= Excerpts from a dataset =
━━━━━━━━
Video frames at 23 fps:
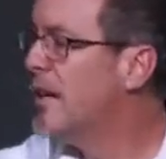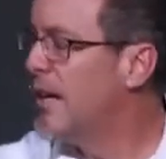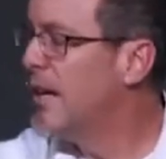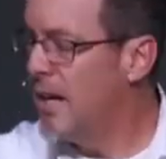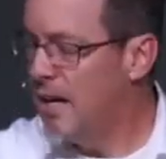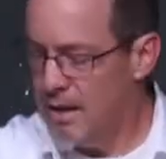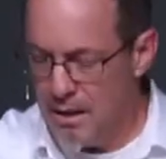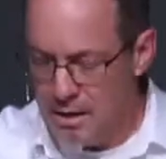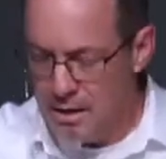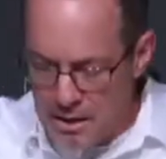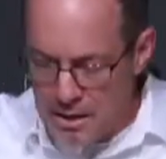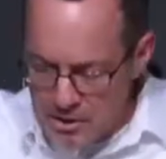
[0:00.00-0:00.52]

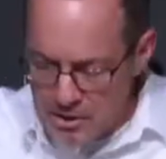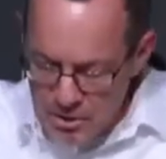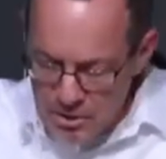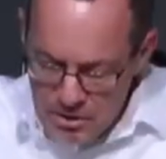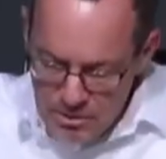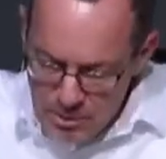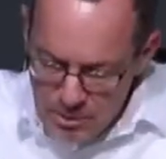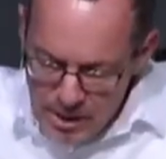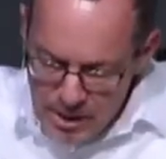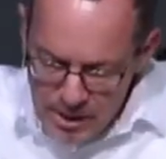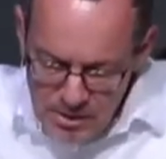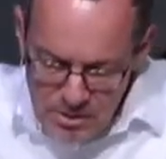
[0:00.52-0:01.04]
and in His
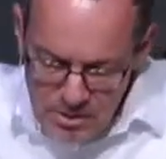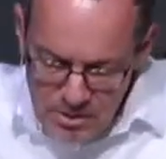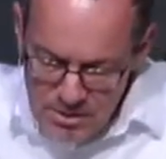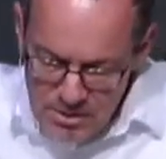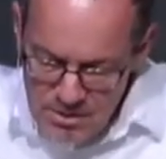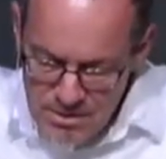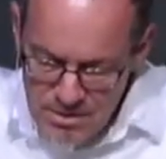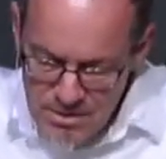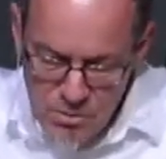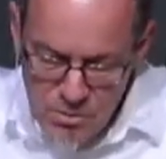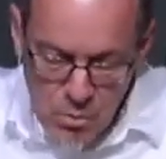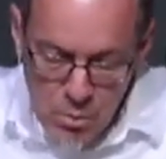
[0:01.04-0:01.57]
grace
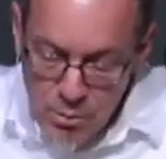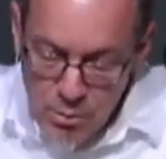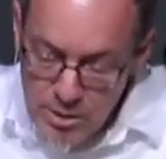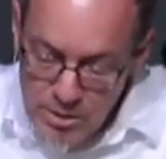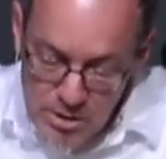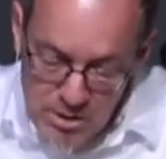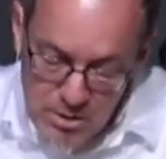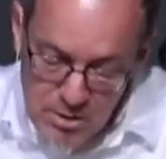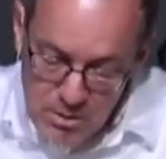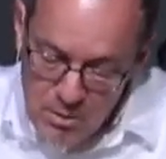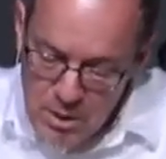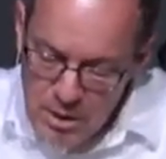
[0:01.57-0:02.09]
toward
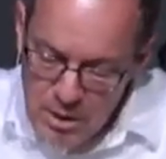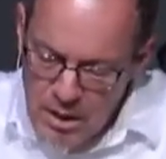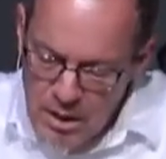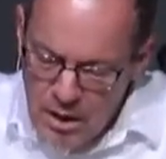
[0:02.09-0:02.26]
you.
━━━━━━━━
= INSTRUCTIONS TO FOLLOW =
When repeating the entries, leave out every picture and keep the rest exact.

= OUTPUT BELOW =
Video frames at 23 fps:
[0:00.00-0:00.52]

[0:00.52-0:01.04]
and in His
[0:01.04-0:01.57]
grace
[0:01.57-0:02.09]
toward
[0:02.09-0:02.26]
you.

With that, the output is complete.